Saved data entries>
*** Begin section ***

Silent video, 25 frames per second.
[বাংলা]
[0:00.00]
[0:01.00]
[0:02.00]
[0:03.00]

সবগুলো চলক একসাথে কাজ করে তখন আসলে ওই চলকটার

*** End section ***
*** Begin section ***

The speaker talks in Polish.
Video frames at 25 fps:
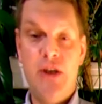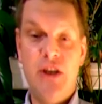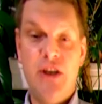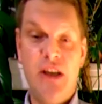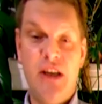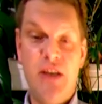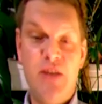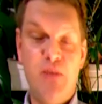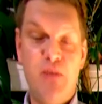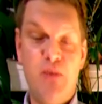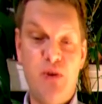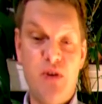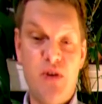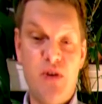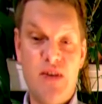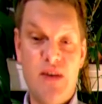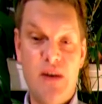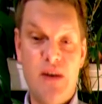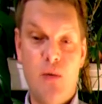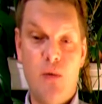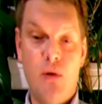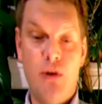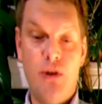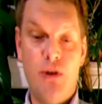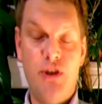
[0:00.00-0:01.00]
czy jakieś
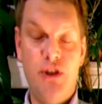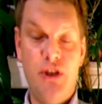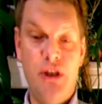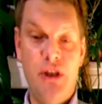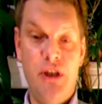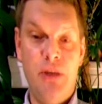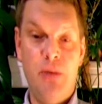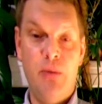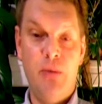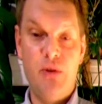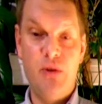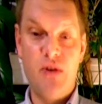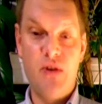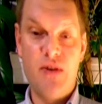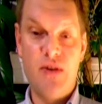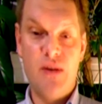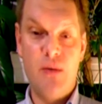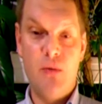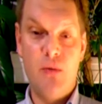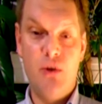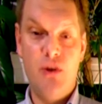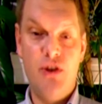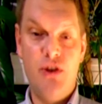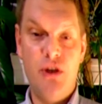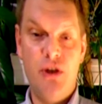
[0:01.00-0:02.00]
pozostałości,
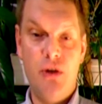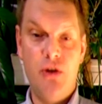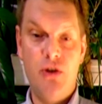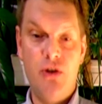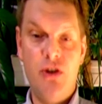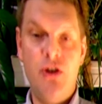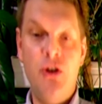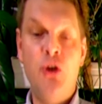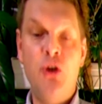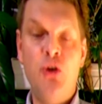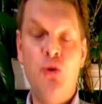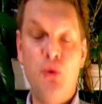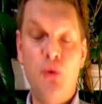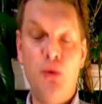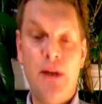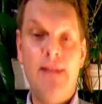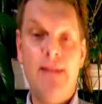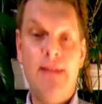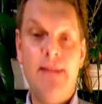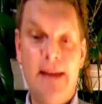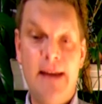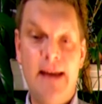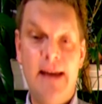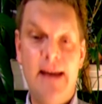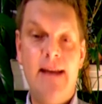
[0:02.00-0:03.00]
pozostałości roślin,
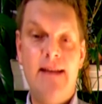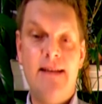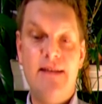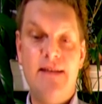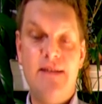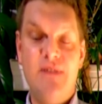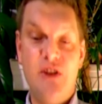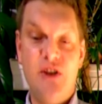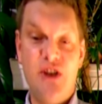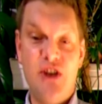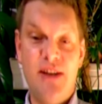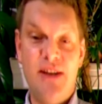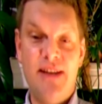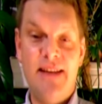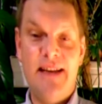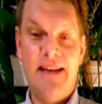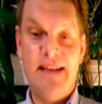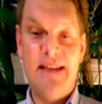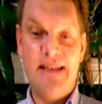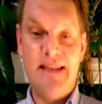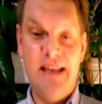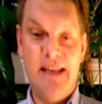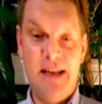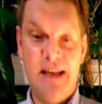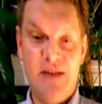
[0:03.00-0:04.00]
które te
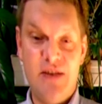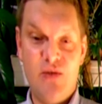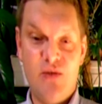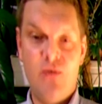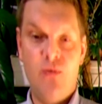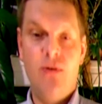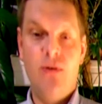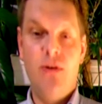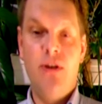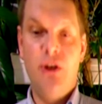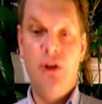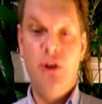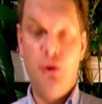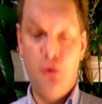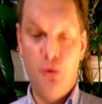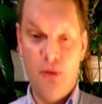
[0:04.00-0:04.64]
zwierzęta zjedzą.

*** End section ***
*** Begin section ***

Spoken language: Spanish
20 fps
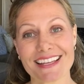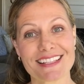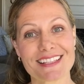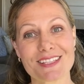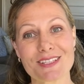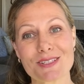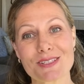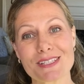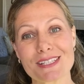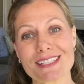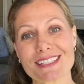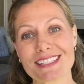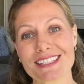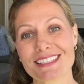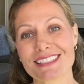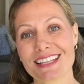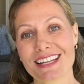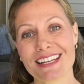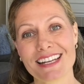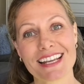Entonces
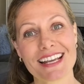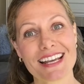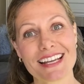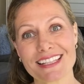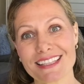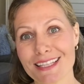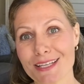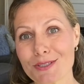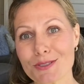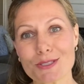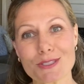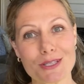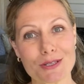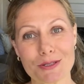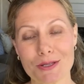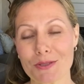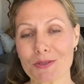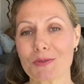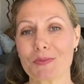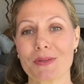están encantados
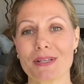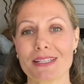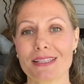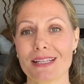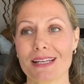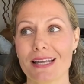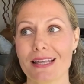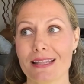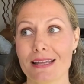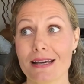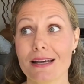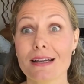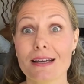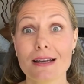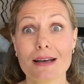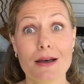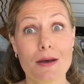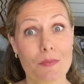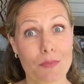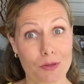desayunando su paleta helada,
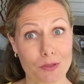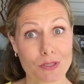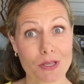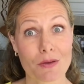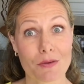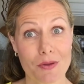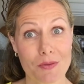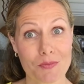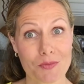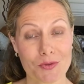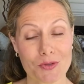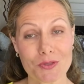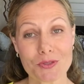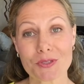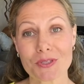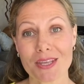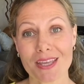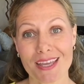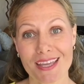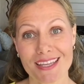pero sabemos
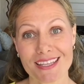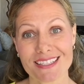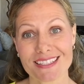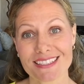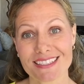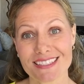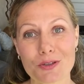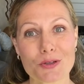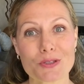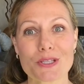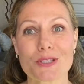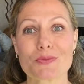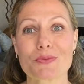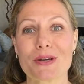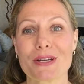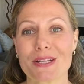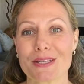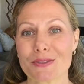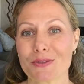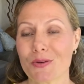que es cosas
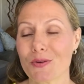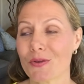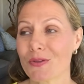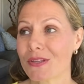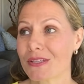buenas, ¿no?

*** End section ***

AIM OF THE EXERCISE>
Of the lines in the data, report each one containing the string "frames".

RESPONSE>
Silent video, 25 frames per second.
Video frames at 25 fps:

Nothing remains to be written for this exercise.